=== Provided material ===

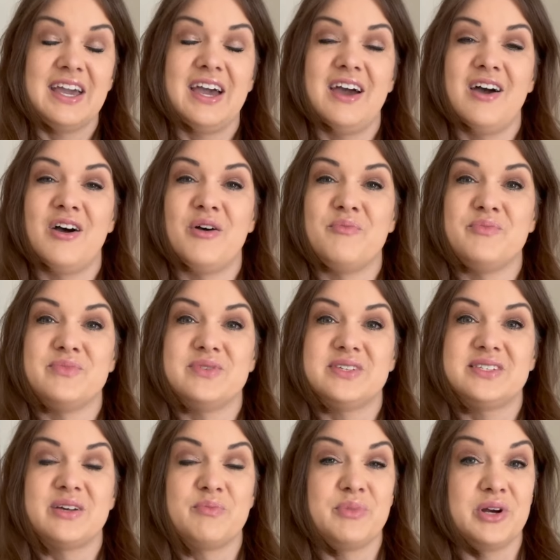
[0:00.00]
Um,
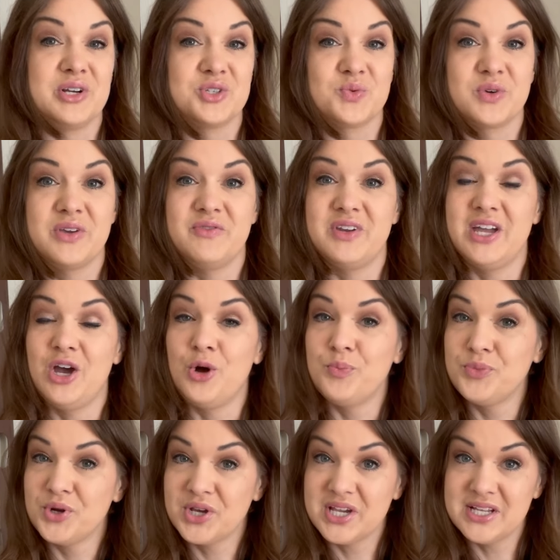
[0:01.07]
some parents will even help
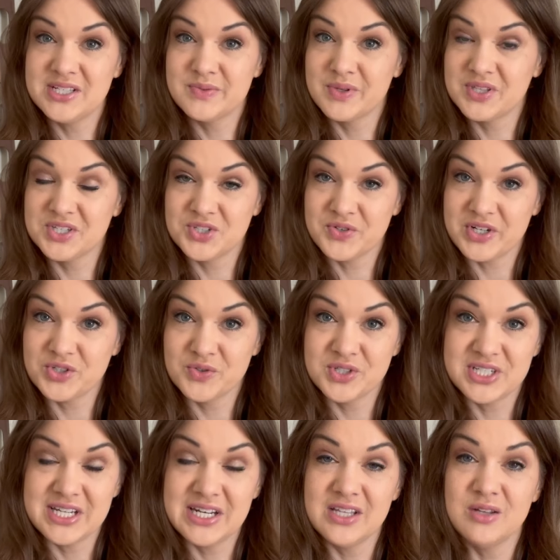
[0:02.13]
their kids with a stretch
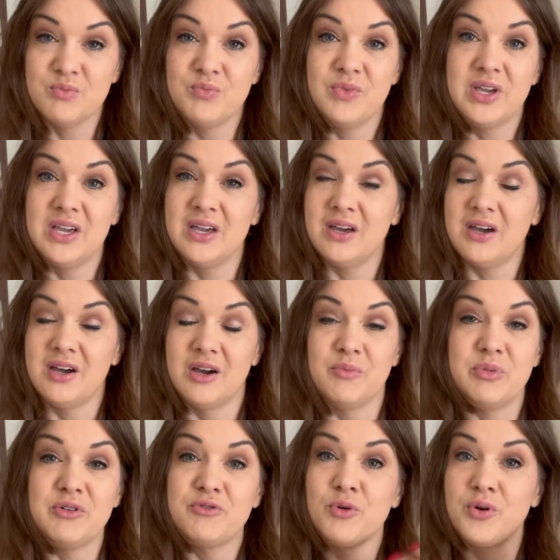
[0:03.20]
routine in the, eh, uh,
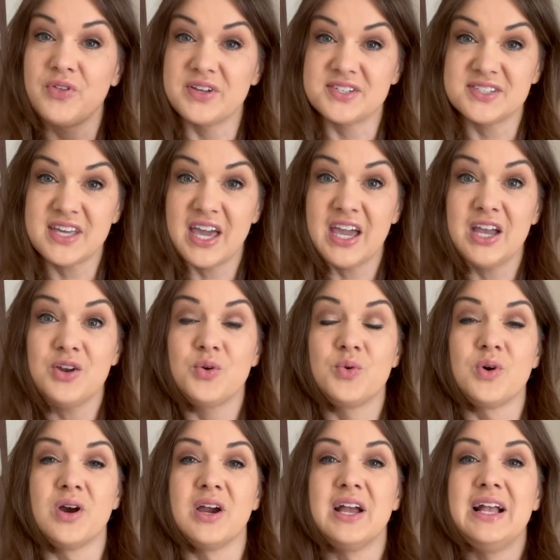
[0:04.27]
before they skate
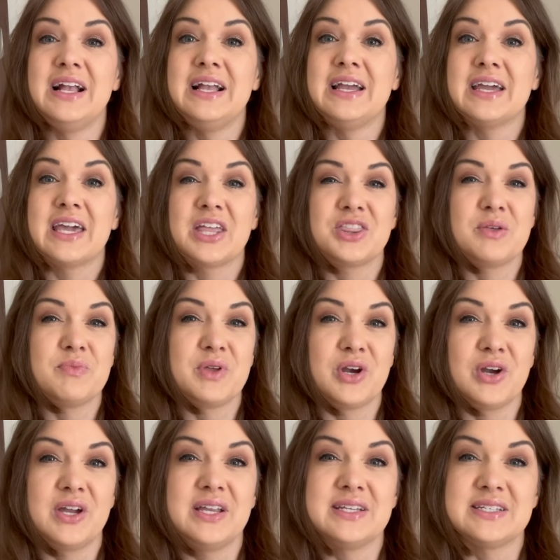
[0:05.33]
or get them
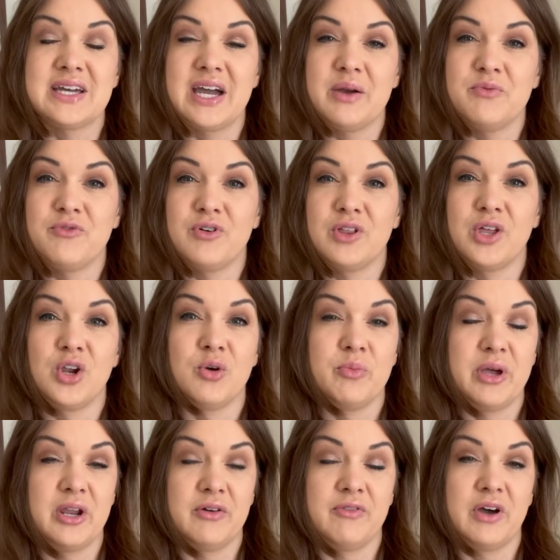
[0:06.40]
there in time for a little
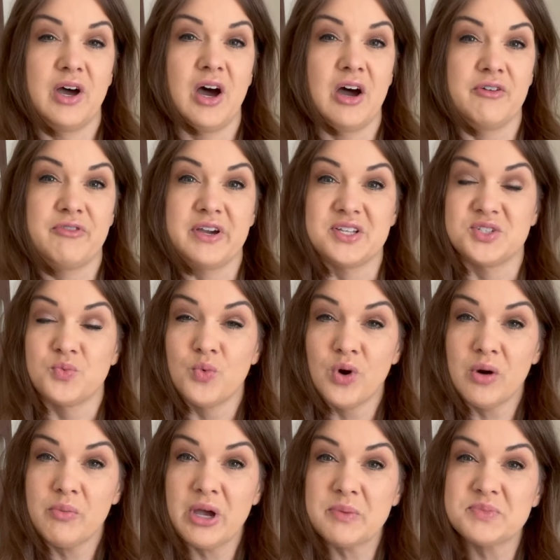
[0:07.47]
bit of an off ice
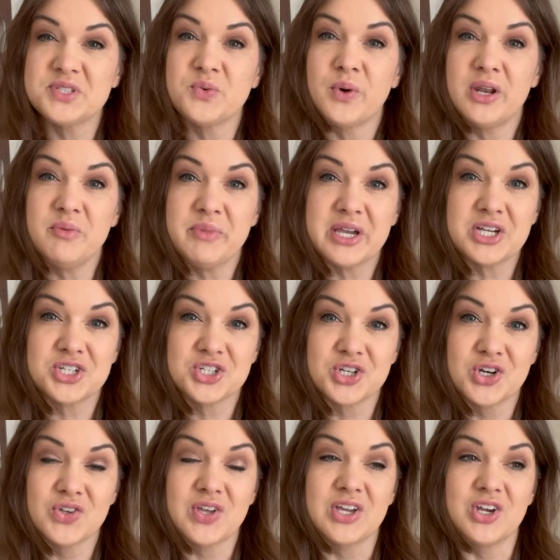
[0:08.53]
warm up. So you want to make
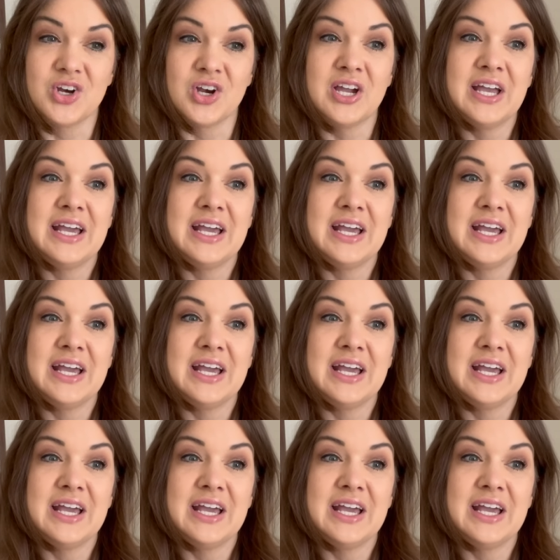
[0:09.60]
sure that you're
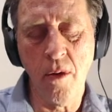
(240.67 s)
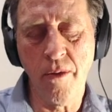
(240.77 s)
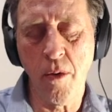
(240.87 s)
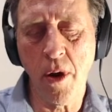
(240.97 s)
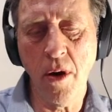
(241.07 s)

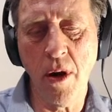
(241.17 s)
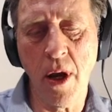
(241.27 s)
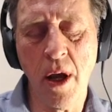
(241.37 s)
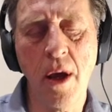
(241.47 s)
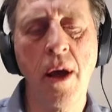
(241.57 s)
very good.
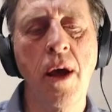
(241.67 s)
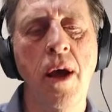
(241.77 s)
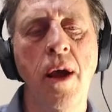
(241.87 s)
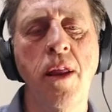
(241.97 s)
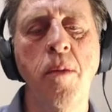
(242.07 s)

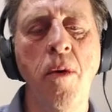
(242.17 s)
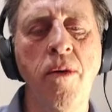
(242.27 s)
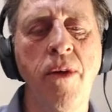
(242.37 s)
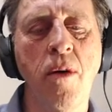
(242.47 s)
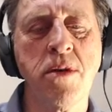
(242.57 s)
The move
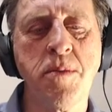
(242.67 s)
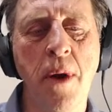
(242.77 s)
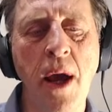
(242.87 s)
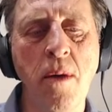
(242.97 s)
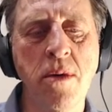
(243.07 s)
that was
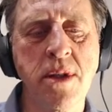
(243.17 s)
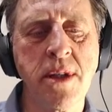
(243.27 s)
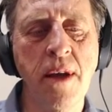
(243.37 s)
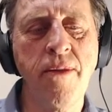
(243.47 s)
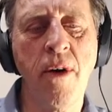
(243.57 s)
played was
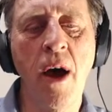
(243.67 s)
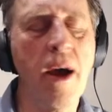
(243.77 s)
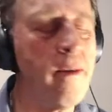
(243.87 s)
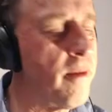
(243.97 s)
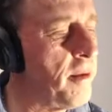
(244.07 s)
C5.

===

### Exercise brief
Write the entries out again exactly as they appear, with the pictures omitted.

### Exercise result
[0:00.00]
Um,
[0:01.07]
some parents will even help
[0:02.13]
their kids with a stretch
[0:03.20]
routine in the, eh, uh,
[0:04.27]
before they skate
[0:05.33]
or get them
[0:06.40]
there in time for a little
[0:07.47]
bit of an off ice
[0:08.53]
warm up. So you want to make
[0:09.60]
sure that you're
(240.67 s)
(240.77 s)
(240.87 s)
(240.97 s)
(241.07 s)

(241.17 s)
(241.27 s)
(241.37 s)
(241.47 s)
(241.57 s)
very good.
(241.67 s)
(241.77 s)
(241.87 s)
(241.97 s)
(242.07 s)

(242.17 s)
(242.27 s)
(242.37 s)
(242.47 s)
(242.57 s)
The move
(242.67 s)
(242.77 s)
(242.87 s)
(242.97 s)
(243.07 s)
that was
(243.17 s)
(243.27 s)
(243.37 s)
(243.47 s)
(243.57 s)
played was
(243.67 s)
(243.77 s)
(243.87 s)
(243.97 s)
(244.07 s)
C5.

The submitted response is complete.